父が胃がんと認知症を発症。介護生活のスタート

── そんなお父さんが胃がんで倒れ、のちに認知症も発症。アメリカにいた斉藤さんは日本に帰国することになったそうですね。
斉藤さん:はい。私は渡米して大学で学び、その後、96年にアメリカ人男性と結婚。この先もアメリカで生活するという思いでいたのですが、父が胃がんになり、その数年後には認知症になりました。50代の母にとって、70代の父の介護はすごく大変だったようで、体力的にも精神的にも毎日が戦い。支えていた母も倒れてしまったので「戻らないとな」と、看病するため帰国しました。日本へたびたび帰国するなかで、考え方の違いなどからアメリカ人の夫とちょうど離婚したのもこのころです。

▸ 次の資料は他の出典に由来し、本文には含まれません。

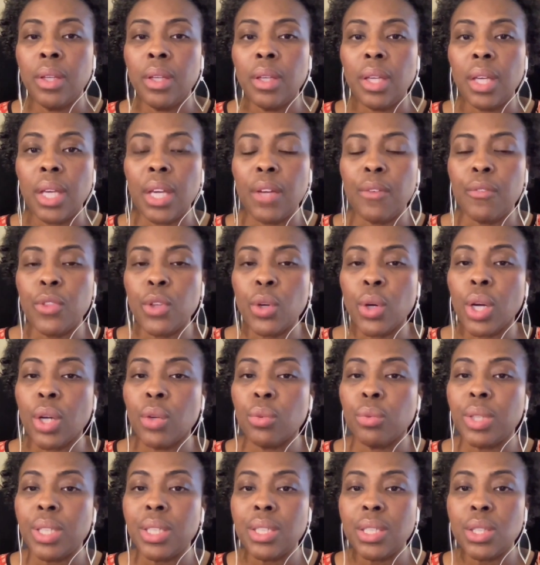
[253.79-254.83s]
if there are
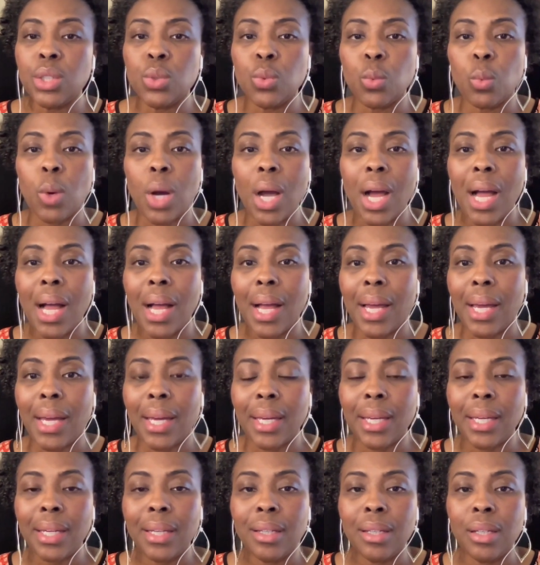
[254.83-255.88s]
reasons
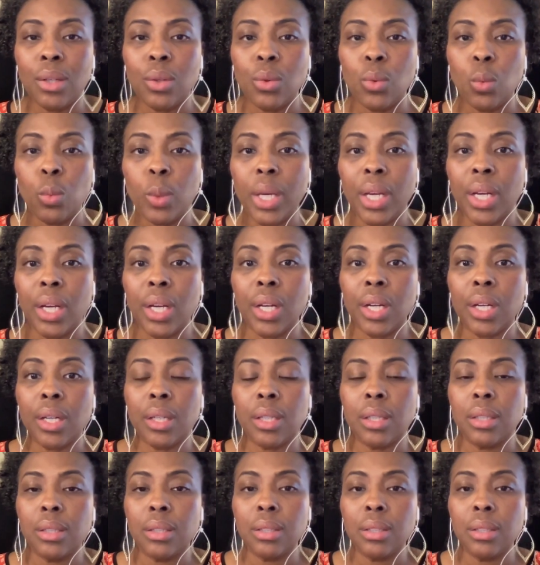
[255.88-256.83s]
why we are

私は父が41歳のときの子でしたから同級生の親より年齢が高かったので、介護が早くやってきて。本当は離婚後もアメリカに残って生活したかったけど両親が心配で本帰国。自分がやりたいことができなかった時期でした。
── 認知症のお父さんとの生活はどんなものだったのでしょうか。
斉藤さん:認知症と言っても父の場合は、めったに会わない身内だったら気づかないレベルだったんです。でも一緒に住んだらわかるトラブルが多々ありました。普通に見えるからこそやっかいで、徘徊しても保護されない。でも本人は出先でなぜ今そこにいるのかわからなくなる。父は仕事で会議があるからと背広を着て出かけたものの、着いた駅で「今、何をしてるかわからなくなった」と。JR神田駅から「お父さんを保護しているのですが」と電話が来たこともありました。

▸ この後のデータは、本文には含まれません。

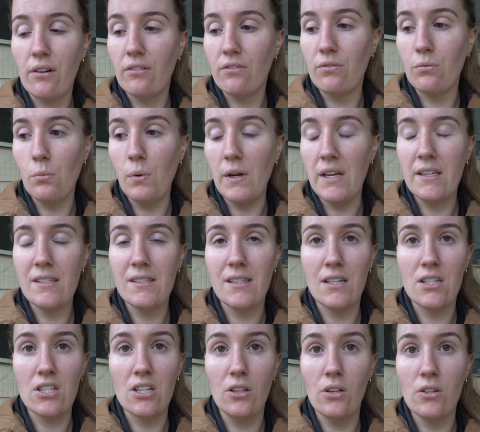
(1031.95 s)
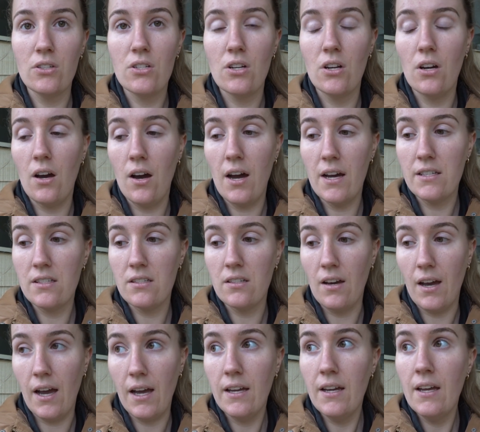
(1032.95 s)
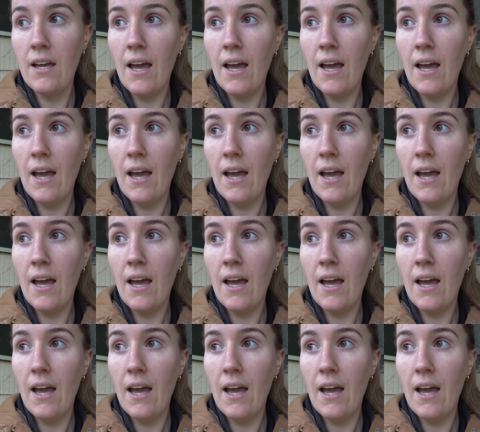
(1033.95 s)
of weeks that she lost her eyesight,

当時、そのレベルでは認知症の認定がなかなかもらえなくて。支援はありませんでしたし、家族がみるしかない時代だったんですよね。私が仕事に行っている最中に呼び出されたこともありました。なので、母とタッグを組んで10年くらい介護しました。同じころ、妹の調子が悪くなり、姪と甥のめんどうも見ないといけなかったりして。手がどうしてもたりず、子どもたちを仕事場に連れて行ったこともありました。本当にいろんな人の世話をしていましたね。
── 最期までお父さんのお世話をなさってひとつの区切りがあったかと思います。どのようなお気持ちでしたか?

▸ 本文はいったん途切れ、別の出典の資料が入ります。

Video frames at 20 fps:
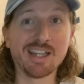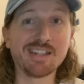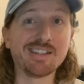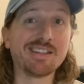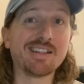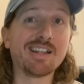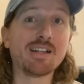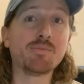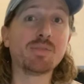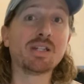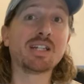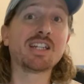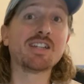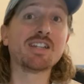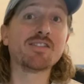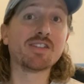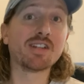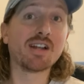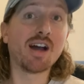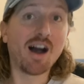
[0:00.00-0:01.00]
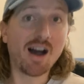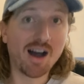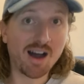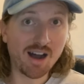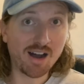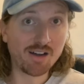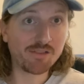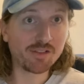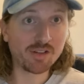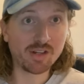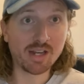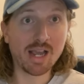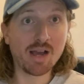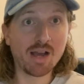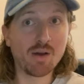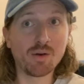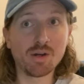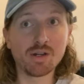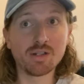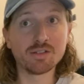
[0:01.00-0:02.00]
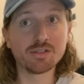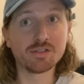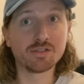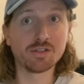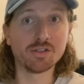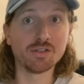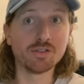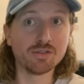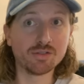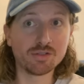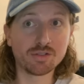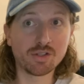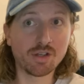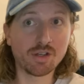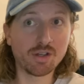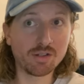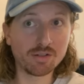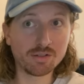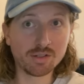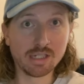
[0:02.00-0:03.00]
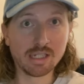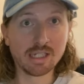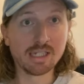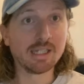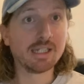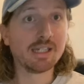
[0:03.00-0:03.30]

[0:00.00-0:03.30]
and that they'd been given half an hour to do so.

斉藤さん:晩年の父は入院して胃ろうで食べれなかったし、しゃべれませんでした。入院していてもつき添わないといけない病院だったので、毎日病院に通っていました。いつどうなるかわからない不安のなかで過ごした2年でした。朝、病院から「危篤です」と連絡が来て病院に駆けつけたけど、最期には立ち会えませんでした。ただ、急に亡くなったわけではないので、覚悟はしていました。
父が亡くなり悲しいというより、私と母はちょっと気持ちが解放されました。父も苦しさからやっと解放された気がして、そういう安心感、解放感ですね。私はお葬式が終わるまでは気が張って悲しむ余裕はありませんでしたが、忙しさで救われたところもありました。父が80歳まで生きられたことにも感謝という思いです。
── 斉藤さんにとってお父さんはどんな存在でしたか?
斉藤さん:いい悪いとかじゃなく、いち例として「不倫してもちゃんと生きていく人っているんだな」っていう、ある意味、大人の人生観みたいなものも父を見て学びました。いろいろありましたけど、最後は娘と父という関係をまっとうしてくれたなと。父には感謝ですね。